Adding Documents
Go to Knowledge Base → Upload Document. There are three ways to add content, each suited to a different source.
Option 1 — Upload a file
Supported format: .txt
Select your file, choose the target category, set the similarity threshold, and click Upload file.
PDF and DOCX support is on the roadmap. For now, copy content from these formats into a
.txtfile or use Direct Input.
Option 2 — Direct Input
Use this when you want to type or paste content directly — for example, a single FAQ page, a product description, or a short policy document.
Fill in:
- Title — used to identify the document in the list
- Content — paste your text
- Category — which category to add it to
- Similarity threshold — see below
Click Upload text to save.
Option 3 — From URL (Site Crawler)
Use this to index an entire website or section of a site automatically.
Fill in:
| Field | Description |
|---|---|
| URL | Starting URL, must include https:// |
| Scanning Depth | How many link levels deep to follow (default: 10) |
| Max Pages to Scan | Hard limit on total pages (default: 100) |
| Category | Where to store the indexed pages |
| Similarity threshold | See below |
Click Scan the site.
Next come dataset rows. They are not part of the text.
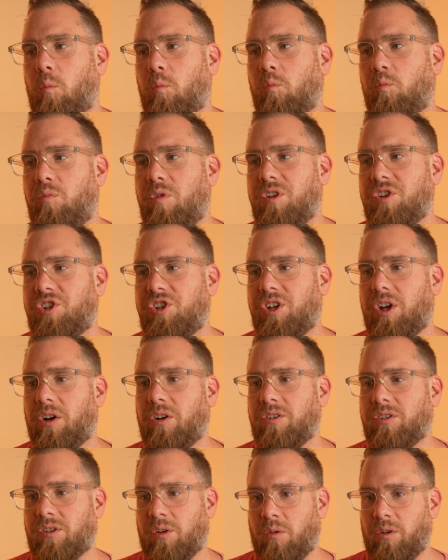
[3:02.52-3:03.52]
this year
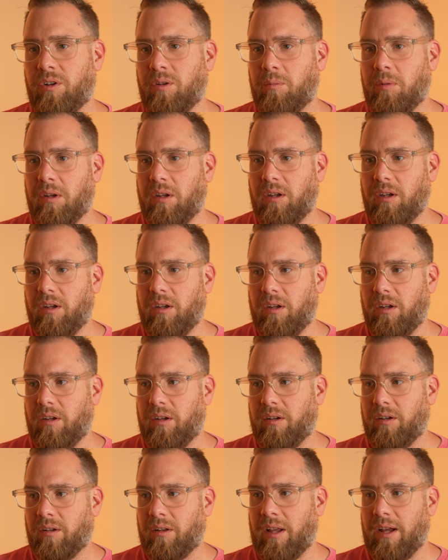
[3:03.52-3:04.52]
is going to
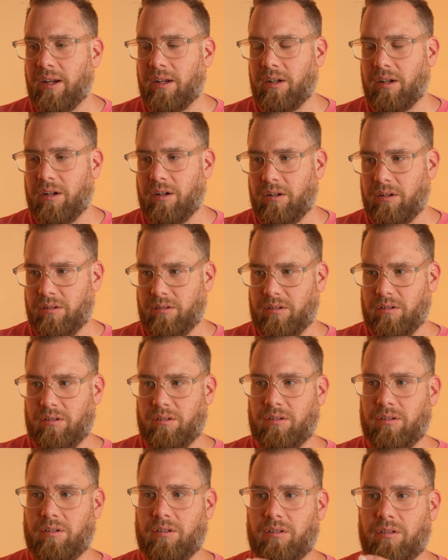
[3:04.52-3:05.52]
be like
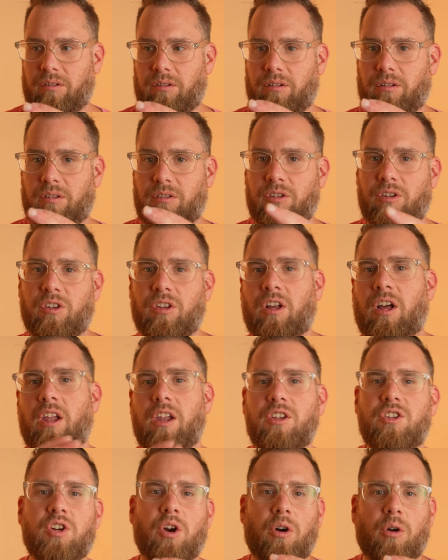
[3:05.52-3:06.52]
going
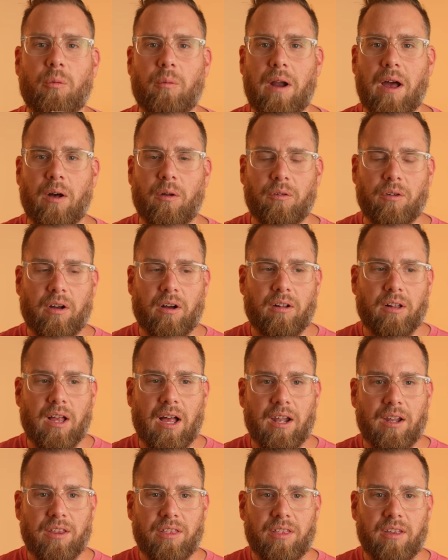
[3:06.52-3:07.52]
to turn around a
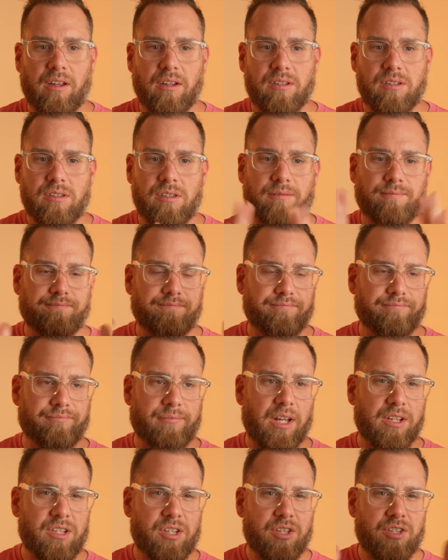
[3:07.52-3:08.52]
lot of things.
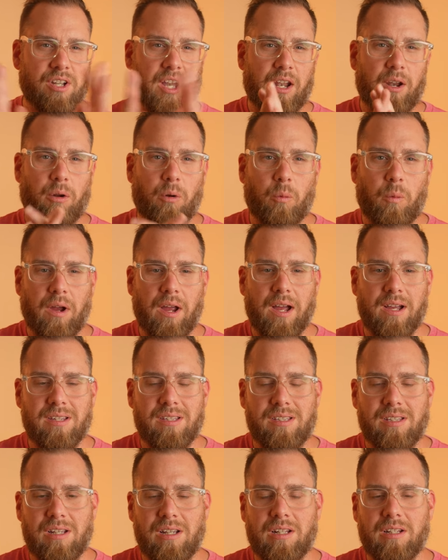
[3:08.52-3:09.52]
That's just kind of the way I
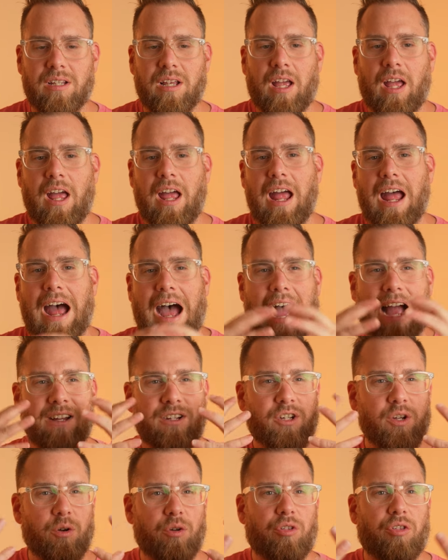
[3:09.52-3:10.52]
see it. I
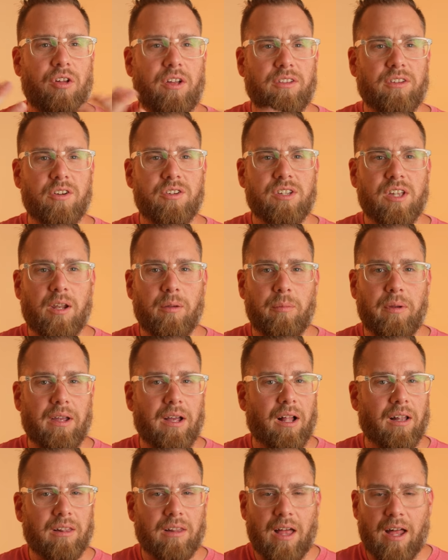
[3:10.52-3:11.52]
do think there's going to be
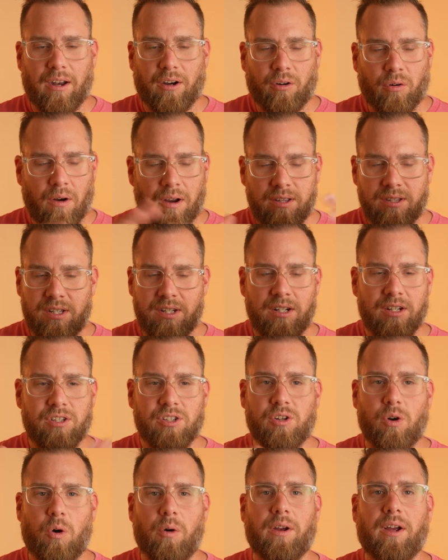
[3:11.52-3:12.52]
a lot of craziness
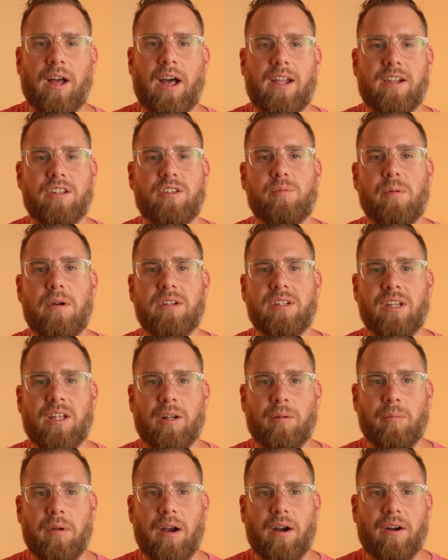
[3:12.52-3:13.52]
going on, especially in
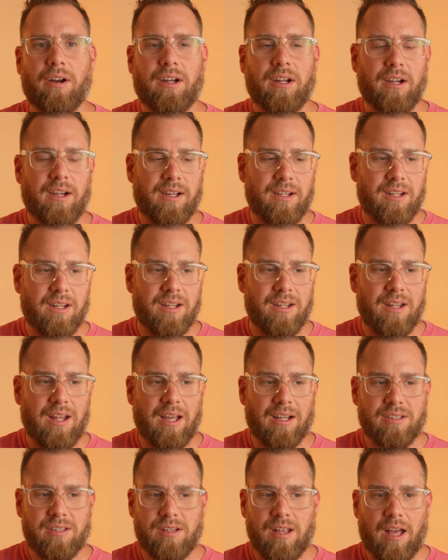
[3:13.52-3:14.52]
America in the
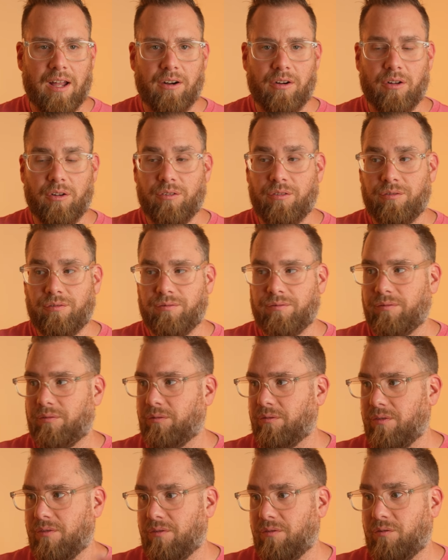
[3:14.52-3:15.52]
next, I don't know,
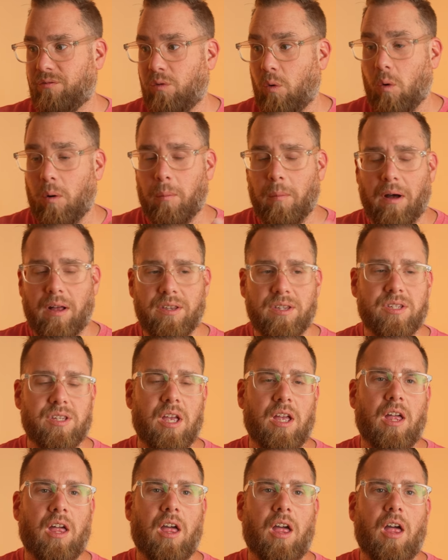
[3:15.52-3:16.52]
four months.
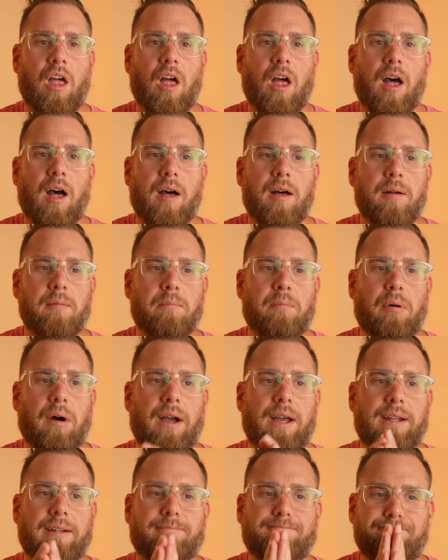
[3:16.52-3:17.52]

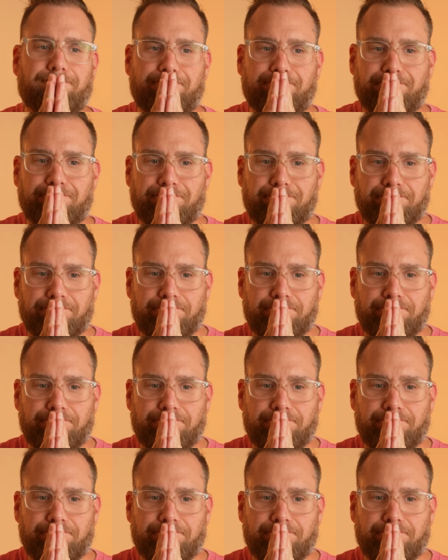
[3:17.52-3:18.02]
But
The crawler runs in the background — you’ll see a progress indicator in the interface. You can navigate away; the crawl continues and a status notification appears when complete.
While a crawl is running, the Upload and Direct Input tabs are disabled for that session. Wait for the crawl to finish before starting another.
Similarity Threshold
Every upload method has a Duplicate Similarity Threshold slider (default: 90%).
When you add a new document, the system compares it against existing documents in the same category. If the similarity score exceeds the threshold, the existing document is replaced rather than creating a duplicate.
When to adjust:
- Higher (95–100%) — only replace near-identical content. Useful if you have many similar but intentionally distinct documents.
- Lower (70–85%) — replace documents that are substantially the same even if wording has changed. Useful for keeping updated web pages clean.
The default of 90% works well for most cases.
Document statuses
After upload, documents go through processing:
| Status | Meaning |
|---|---|
processing | Being indexed — not yet searchable |
ready | Indexed and available for agent search |
error | Processing failed — try re-uploading |
For URL crawls, each page gets its own document entry. You can monitor individual page statuses from the Documents list.